* Problem requirements:
Your answer must be an exact copy of the entries below, with no pictures in it.

Stored data:

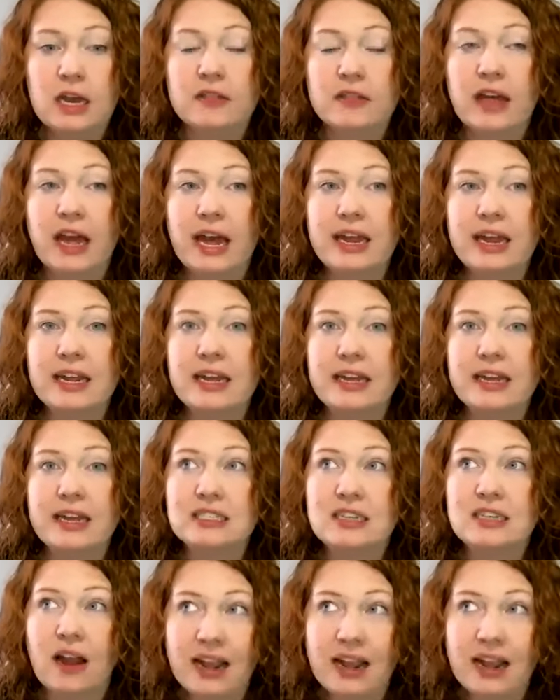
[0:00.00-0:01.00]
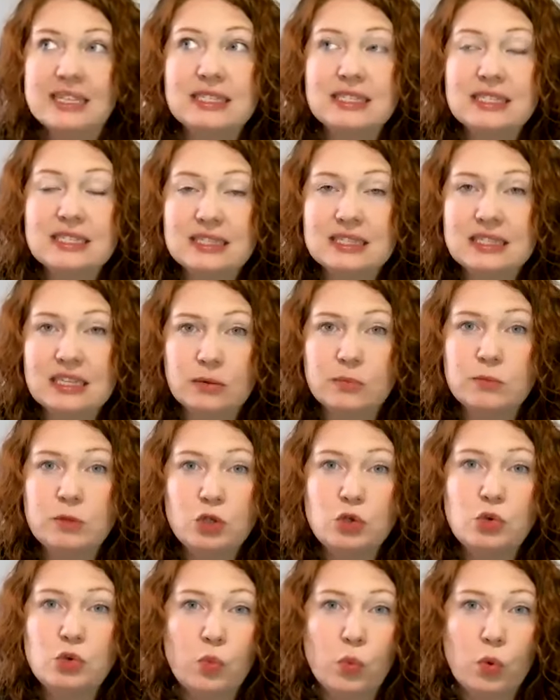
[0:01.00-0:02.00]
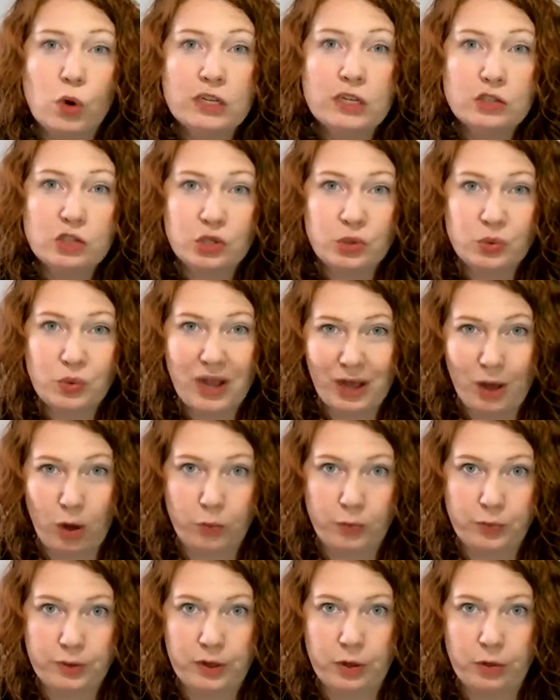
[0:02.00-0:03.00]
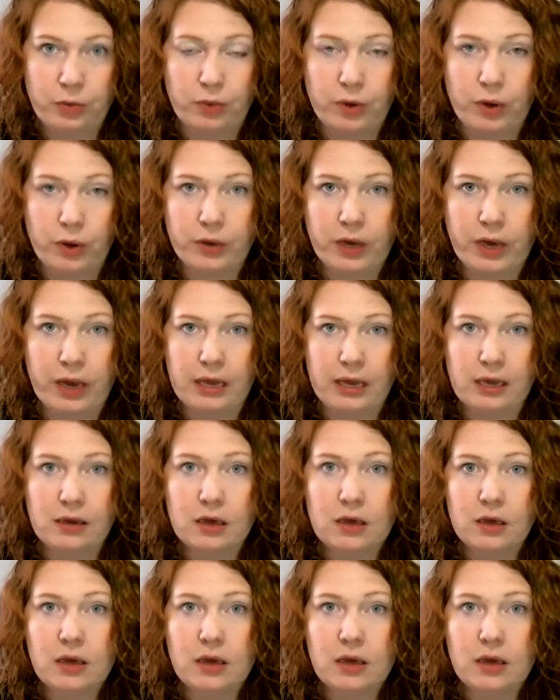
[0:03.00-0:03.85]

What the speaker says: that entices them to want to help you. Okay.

* Written solution:
[0:00.00-0:01.00]
[0:01.00-0:02.00]
[0:02.00-0:03.00]
[0:03.00-0:03.85]

What the speaker says: that entices them to want to help you. Okay.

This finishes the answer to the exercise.